About a month ago, I was at the shoe department at Macy's in Century City, where I saw JEAN KASEM! I was embarrassed that my life has been so ingrained in the 80s that immediate recognition took place. She had her longish, very peroxided hair up in a ponytail, bright red lipstick and dark glasses (which were on, and indicated to me that she was someone, or perhaps more accurately, someone-that-used-to-be-almost-someone. She was dressed down -- khakis, black tank top, and a black sweater tied around her shoulders -- a far cry from the 'Worst Dressed' 80s get-ups that we would see her wearing in People magazine. I couldn't see what shoes she was looking at, ironically, but I did hear that trademark high-pitched voice.

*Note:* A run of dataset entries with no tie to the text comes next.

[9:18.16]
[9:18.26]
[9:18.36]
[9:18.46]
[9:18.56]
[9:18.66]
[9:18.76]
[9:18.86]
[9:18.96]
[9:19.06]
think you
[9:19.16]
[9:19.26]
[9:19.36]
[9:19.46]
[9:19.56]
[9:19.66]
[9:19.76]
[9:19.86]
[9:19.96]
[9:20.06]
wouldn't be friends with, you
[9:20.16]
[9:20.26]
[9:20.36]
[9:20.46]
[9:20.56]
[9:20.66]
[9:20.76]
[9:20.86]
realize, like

I had to confess that sighting. I can, at last, rest at night. You are the best Gregoire -- keep dishing, and I will keep reading!!!" - LC in SF

Basically, love, you saw Mrs. Kasem looking exactly as she once did in the 1980s as Dan Hedeya's kooky wife Loretta in "The Tortellis." Had you made this sighting last month during Glam-Quest, you would have received millions of bonus points, as Kasem (yes, unusually, she really is the wife of Top 40 guru Casey Kasem) is a personal fave, a pre-Anna-Nicole Smith, if you will. Not as messy, of course, but just as bizarre. Love her.

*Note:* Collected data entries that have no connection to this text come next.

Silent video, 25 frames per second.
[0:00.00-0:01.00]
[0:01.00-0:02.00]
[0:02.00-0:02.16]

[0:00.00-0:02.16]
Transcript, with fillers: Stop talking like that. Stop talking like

"Gregoire, here's your Hot Tip: the movie, 'Price Above Rubies' with Renee Zellweger is not an Amish movie. You apparently consumed one too many gimlets. It's about a Jewish girl, a Jewish husband, Jewish families, Jewish business, Jewish faith. Does this give you any clue?" -- Debi

Yes, it was the gimlets, and all that black and white clothing! As I live in the heart of the Orthodox Jewish community in the Lower East Side, you'd think I would have learned by now. In fact, it was an even deeper conspiracy than you would have imagined. I was confusing "Rubies" with the early 90s non-masterpiece, "A Stranger Among Us" starring Melanie Griffith. Two wispy-voiced (and, in my opinion, bad) actresses "stretching" by immersing themselves in bad movies set in pockets of American subculture. Except that "Stranger" is also about the Orthodox community. I was actually having triple-confusion, mixing up the Griffith vehicle with "Witness," the Harrison Ford flick. You know, cops investigating a murder, going undercover, falling in love with taboo religious folk (Harry with Kelly McGillis, Mel G. with Eric Thal...).

Sorry to offend all those traditional Hasidic and Amish gossip lovers out there!